Collected data

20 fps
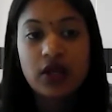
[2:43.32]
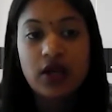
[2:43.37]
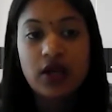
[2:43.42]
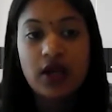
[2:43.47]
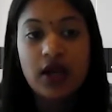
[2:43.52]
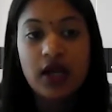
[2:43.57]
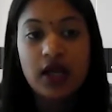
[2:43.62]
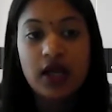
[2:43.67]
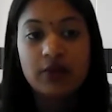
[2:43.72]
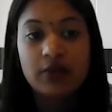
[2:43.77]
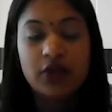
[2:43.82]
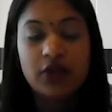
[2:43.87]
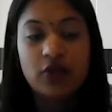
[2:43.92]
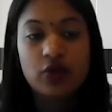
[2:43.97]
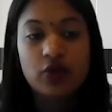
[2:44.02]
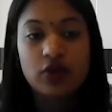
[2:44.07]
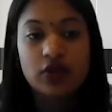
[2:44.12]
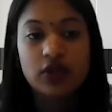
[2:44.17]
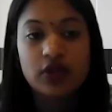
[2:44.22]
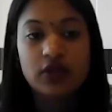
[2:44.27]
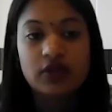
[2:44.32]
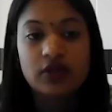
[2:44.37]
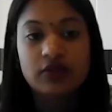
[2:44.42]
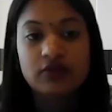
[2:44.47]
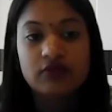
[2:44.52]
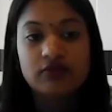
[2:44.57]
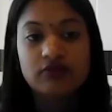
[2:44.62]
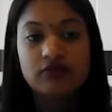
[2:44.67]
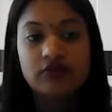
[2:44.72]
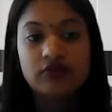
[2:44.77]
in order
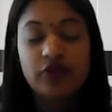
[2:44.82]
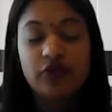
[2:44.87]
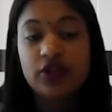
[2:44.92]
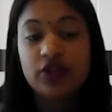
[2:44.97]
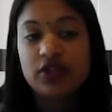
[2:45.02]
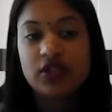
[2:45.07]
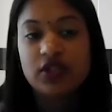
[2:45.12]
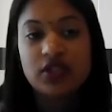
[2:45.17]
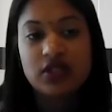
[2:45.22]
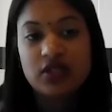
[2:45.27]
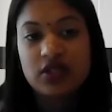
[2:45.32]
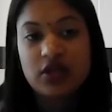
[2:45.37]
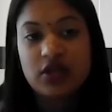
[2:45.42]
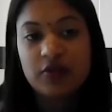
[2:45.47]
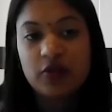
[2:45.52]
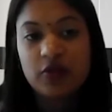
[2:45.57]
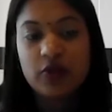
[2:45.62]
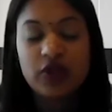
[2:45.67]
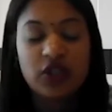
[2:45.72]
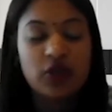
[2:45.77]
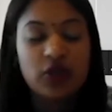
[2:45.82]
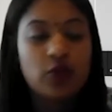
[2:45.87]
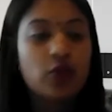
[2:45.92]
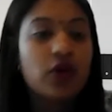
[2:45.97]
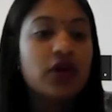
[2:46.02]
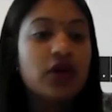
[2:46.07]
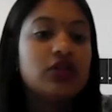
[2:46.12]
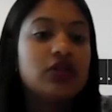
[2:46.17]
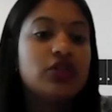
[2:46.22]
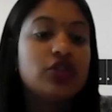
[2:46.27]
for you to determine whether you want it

## What you will do
Without altering anything, output all the lines above but none of the images.

## Finished task
20 fps
[2:43.32]
[2:43.37]
[2:43.42]
[2:43.47]
[2:43.52]
[2:43.57]
[2:43.62]
[2:43.67]
[2:43.72]
[2:43.77]
[2:43.82]
[2:43.87]
[2:43.92]
[2:43.97]
[2:44.02]
[2:44.07]
[2:44.12]
[2:44.17]
[2:44.22]
[2:44.27]
[2:44.32]
[2:44.37]
[2:44.42]
[2:44.47]
[2:44.52]
[2:44.57]
[2:44.62]
[2:44.67]
[2:44.72]
[2:44.77]
in order
[2:44.82]
[2:44.87]
[2:44.92]
[2:44.97]
[2:45.02]
[2:45.07]
[2:45.12]
[2:45.17]
[2:45.22]
[2:45.27]
[2:45.32]
[2:45.37]
[2:45.42]
[2:45.47]
[2:45.52]
[2:45.57]
[2:45.62]
[2:45.67]
[2:45.72]
[2:45.77]
[2:45.82]
[2:45.87]
[2:45.92]
[2:45.97]
[2:46.02]
[2:46.07]
[2:46.12]
[2:46.17]
[2:46.22]
[2:46.27]
for you to determine whether you want it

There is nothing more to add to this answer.